Sementara itu, Wakil Wali Kota Tangerang Selatan Benyamin Davnie mengatakan, kebijakan PSBB DKI Jakarta yang sudah berjalan lebih awal memengaruhi pergerakan warga Tangerang Selatan yang bekerja di Jakarta, baik yang menggunakan kendaraan pribadi maupun angkutan massal.
”Artinya, sejak PSBB DKI Jakarta, jumlah pergerakan warga jauh berkurang. Dengan berlakunya PSBB di Tangerang Raya diharapkan pergerakan warga semakin berkurang. Kami juga berharap warga tak perlu ke Jakarta dan tetap bekerja di rumah saja,” kata Benyamin.
Untuk mengefektifkan PSBB di Tangerang Selatan dan bisa bersinergi dengan PSBB di Jakarta, kata Benyamin, Wali Kota Tangerang Selatan Airin Rachmi Diany sudah berkoordinasi dengan Gubernur DKI Jakarta Anies Baswedan untuk menutup perkantoran swasta yang masih beroperasi. Hal itu perlu dilakukan agar tidak banyak warga Tangerang Selatan pergi ke Jakarta dan bekerja dari rumah.
Selain itu, Airin sudah menghubungi semua pejabat daerah dari tingkat camat hingga lurah untuk terus mengimbau dan memberikan sosialisasi kepada warga untuk mematuhi PSBB dan tidak pergi ke Jakarta.
Supriadi (68), warga Kota Tangerang, mengatakan, pembatasan jam operasional KRL hingga pukul 18.00 dinilai tak efektif.
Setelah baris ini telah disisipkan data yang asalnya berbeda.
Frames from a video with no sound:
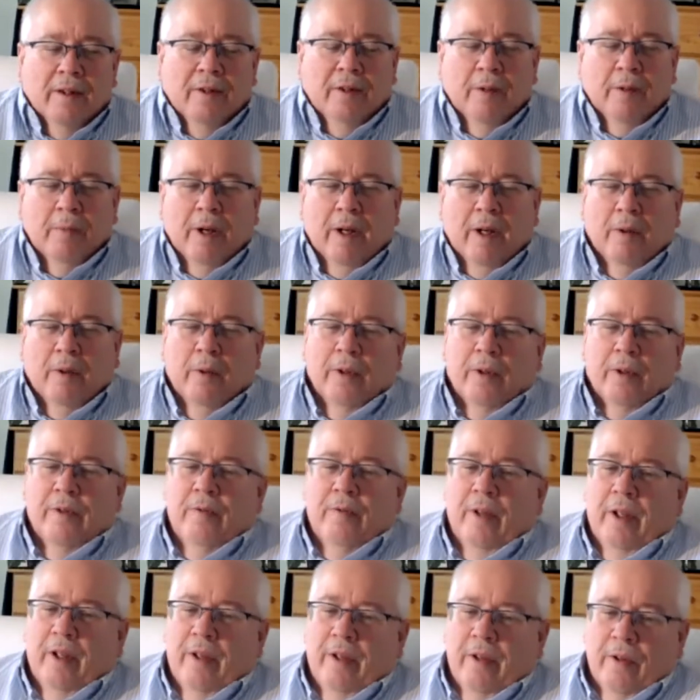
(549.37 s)
you might want to
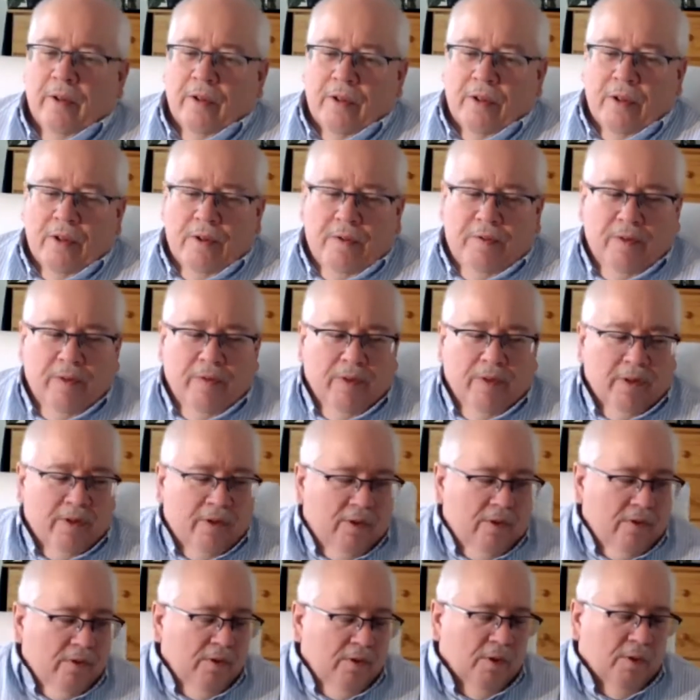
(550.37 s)
avail yourself of
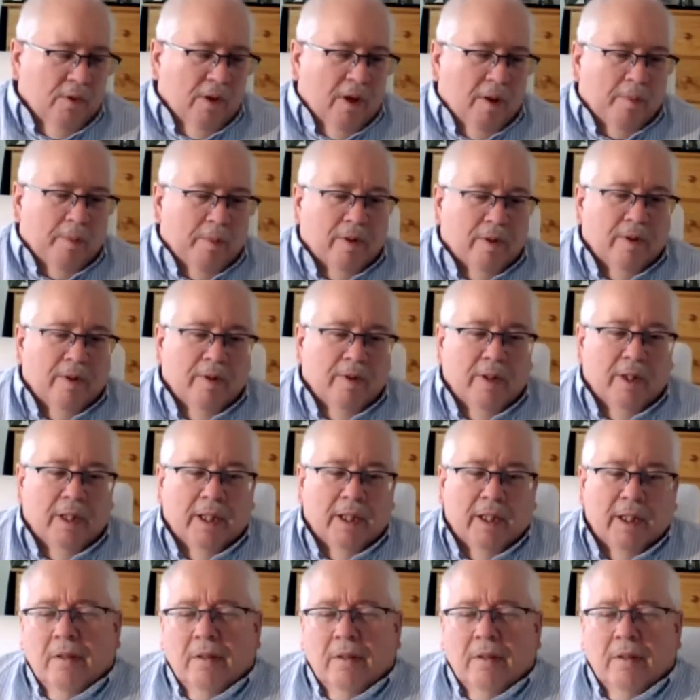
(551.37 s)
this new
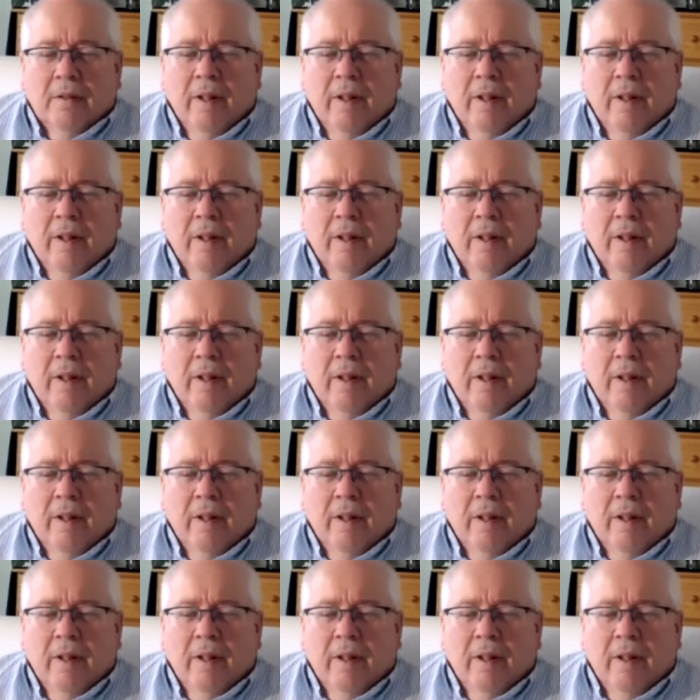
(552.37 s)
opportunity.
Ia menilai tujuan PSBB untuk menekan penyebaran Covid-19 tidak bisa dilakukan hanya dengan pembatasan jam operasional KRL.
”Kita bisa lihat dari pelaksanaan PSBB dengan pengurangan jam operasional KRL justru menimbulkan kepadatan. Kenapa tidak belajar sih dari kasus di lapangan? Kenapa tidak pukul 20.00 saja jam operasinya, jadi warga tak perlu berdesakan saat jam pulang kerja. Kita lihat Senin (hari ini) seperti apa. Jika masih padat, pemerintah justru membiarkan kami dalam tertular,” kata pria yang bekerja di perusahaan jasa keselamatan dan kesehatan kerja itu.